Once the line with "(1155.67 s)" is found in the entries below, print it and each following line exactly, stopping after the line with "(1158.20 s)"; print nothing else.

__________

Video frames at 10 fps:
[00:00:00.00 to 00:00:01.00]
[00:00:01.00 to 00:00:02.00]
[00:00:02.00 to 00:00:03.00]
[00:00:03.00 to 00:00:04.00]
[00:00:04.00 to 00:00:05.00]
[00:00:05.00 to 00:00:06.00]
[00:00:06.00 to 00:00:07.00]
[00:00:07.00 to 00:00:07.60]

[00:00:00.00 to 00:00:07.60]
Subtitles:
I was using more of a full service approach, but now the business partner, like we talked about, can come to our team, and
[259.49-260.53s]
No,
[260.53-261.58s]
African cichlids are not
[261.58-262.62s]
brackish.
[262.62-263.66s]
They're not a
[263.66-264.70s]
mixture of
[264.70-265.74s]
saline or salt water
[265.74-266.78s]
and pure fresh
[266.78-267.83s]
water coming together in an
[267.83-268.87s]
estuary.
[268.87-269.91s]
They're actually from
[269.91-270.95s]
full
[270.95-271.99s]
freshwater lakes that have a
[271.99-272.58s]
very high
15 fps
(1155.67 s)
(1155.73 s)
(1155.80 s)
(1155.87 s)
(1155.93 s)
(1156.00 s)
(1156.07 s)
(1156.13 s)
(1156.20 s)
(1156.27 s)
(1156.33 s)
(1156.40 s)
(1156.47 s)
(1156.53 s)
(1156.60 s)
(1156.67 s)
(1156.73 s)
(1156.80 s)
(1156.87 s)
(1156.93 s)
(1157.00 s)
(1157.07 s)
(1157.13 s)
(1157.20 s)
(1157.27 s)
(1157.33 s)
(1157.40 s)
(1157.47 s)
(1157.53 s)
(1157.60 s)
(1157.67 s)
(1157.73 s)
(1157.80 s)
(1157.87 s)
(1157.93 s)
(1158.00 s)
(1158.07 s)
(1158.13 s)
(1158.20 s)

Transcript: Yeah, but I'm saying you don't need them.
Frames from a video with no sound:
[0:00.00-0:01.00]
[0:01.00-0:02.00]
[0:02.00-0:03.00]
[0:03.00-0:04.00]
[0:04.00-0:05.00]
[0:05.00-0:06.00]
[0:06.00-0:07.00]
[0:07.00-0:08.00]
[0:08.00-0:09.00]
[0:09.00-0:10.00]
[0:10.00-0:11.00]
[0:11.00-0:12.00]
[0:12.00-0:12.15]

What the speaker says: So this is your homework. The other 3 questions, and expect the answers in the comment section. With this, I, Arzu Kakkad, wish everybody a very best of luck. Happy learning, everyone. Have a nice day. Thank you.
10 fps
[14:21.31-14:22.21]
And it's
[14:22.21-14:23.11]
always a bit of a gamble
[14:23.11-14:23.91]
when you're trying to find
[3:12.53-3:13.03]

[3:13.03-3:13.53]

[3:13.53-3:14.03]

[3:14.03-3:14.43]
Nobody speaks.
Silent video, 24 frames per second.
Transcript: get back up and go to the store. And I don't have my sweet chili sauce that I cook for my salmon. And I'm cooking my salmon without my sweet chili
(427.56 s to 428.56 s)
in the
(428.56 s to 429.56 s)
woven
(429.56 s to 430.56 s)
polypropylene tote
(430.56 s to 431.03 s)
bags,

__________

Expected answer =>
(1155.67 s)
(1155.73 s)
(1155.80 s)
(1155.87 s)
(1155.93 s)
(1156.00 s)
(1156.07 s)
(1156.13 s)
(1156.20 s)
(1156.27 s)
(1156.33 s)
(1156.40 s)
(1156.47 s)
(1156.53 s)
(1156.60 s)
(1156.67 s)
(1156.73 s)
(1156.80 s)
(1156.87 s)
(1156.93 s)
(1157.00 s)
(1157.07 s)
(1157.13 s)
(1157.20 s)
(1157.27 s)
(1157.33 s)
(1157.40 s)
(1157.47 s)
(1157.53 s)
(1157.60 s)
(1157.67 s)
(1157.73 s)
(1157.80 s)
(1157.87 s)
(1157.93 s)
(1158.00 s)
(1158.07 s)
(1158.13 s)
(1158.20 s)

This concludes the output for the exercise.